Daily News Roundup – 17 July 2013

Categories: In The Media.

Putting family carers on the agenda in palliative care


Guest editors Gunn Grande and Sheila Payne introduce a special issue of Palliative Medicine on family carers, which considers ‘family’ in the broadest sense, including relatives, friends and neighbours.

GPs should provide personal out-of-hours numbers to dying patients as best practice


GPs should take on the role of ‘named clinician’ for end of life care, and as ‘particularly good practice’ should provide personal contact numbers to dying patients and their relatives to ensure they are reachable out-of-hours, the independent review of the LCP suggests.

Hospice services to return by autumn

Cambrian News

A new hospice service is on the verge of being set up to help terminally-ill people in Ceredigion following the collapse of the Beacon of Hope charity.

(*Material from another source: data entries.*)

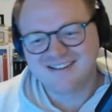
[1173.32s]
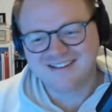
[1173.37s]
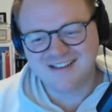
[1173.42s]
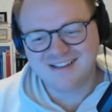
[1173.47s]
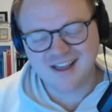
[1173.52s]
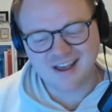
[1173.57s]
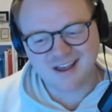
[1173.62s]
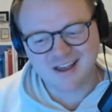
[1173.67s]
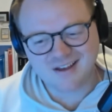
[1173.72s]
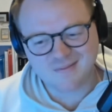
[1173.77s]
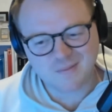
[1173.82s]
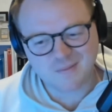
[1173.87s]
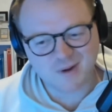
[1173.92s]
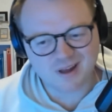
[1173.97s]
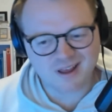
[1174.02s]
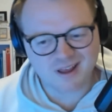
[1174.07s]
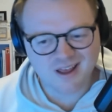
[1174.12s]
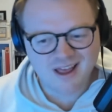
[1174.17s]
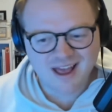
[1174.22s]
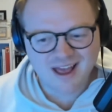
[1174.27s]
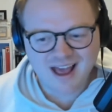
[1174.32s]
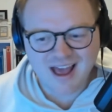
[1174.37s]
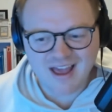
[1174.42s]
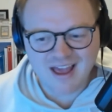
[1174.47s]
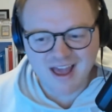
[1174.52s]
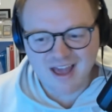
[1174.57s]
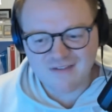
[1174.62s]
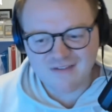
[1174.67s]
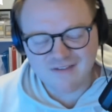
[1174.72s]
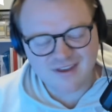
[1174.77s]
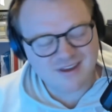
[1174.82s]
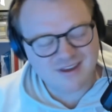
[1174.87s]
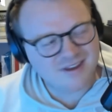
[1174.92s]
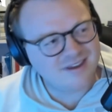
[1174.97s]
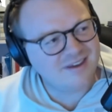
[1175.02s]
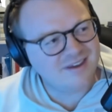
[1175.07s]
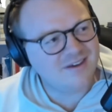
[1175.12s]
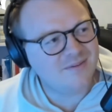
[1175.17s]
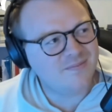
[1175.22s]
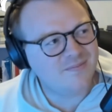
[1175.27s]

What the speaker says: yeah, but I think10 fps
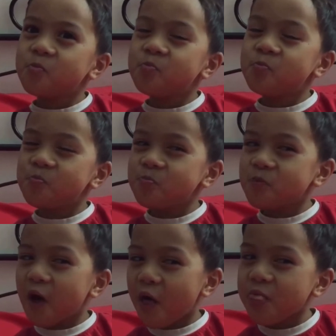baby,
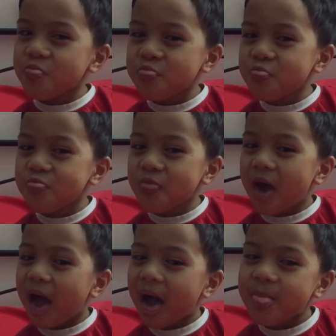so tell
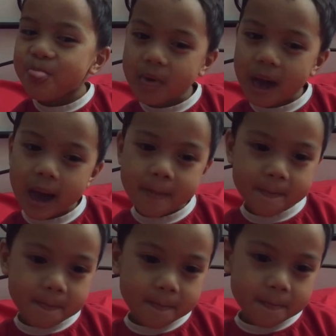me about the
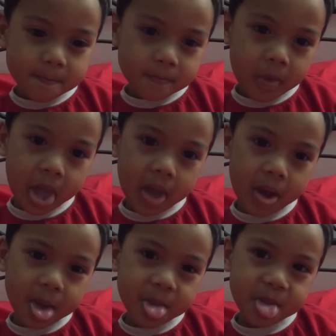planets. How many
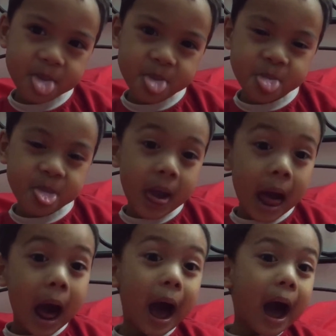planets are there in the
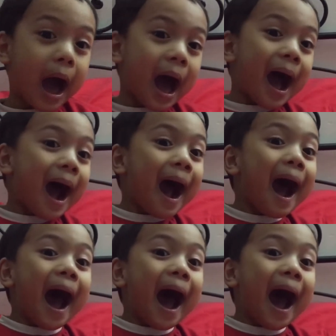solar system?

Kemp Hospice appoints new chief executive

Kidderminster Shuttle

Kemp Hospice has appointed Terry Osbourn as chief executive. Mr Osbourn will be doing an internal review of Kemp Hospice and a full strategic review of its services.

Commission: CharityGiving likely to cost charities even more than £250,000

Civil Society

A representative from the Charity Commission has said that she expects that charities involved with the suspended fundraising portal CharityGiving could lose even more than the £250,000 first estimated. 

Dementia risk in UK going down, suggests study

BBC News

A study in the Lancet reveals a smaller proportion of older people living in Britain now have the condition than experts had predicted.

What does data say about death?

The Guardian

After an inquiry into higher mortality rates in 14 hospital trusts across England publishes its findings, The Guardian asks what constitutes a ‘higher’ death rate and what the causes might be.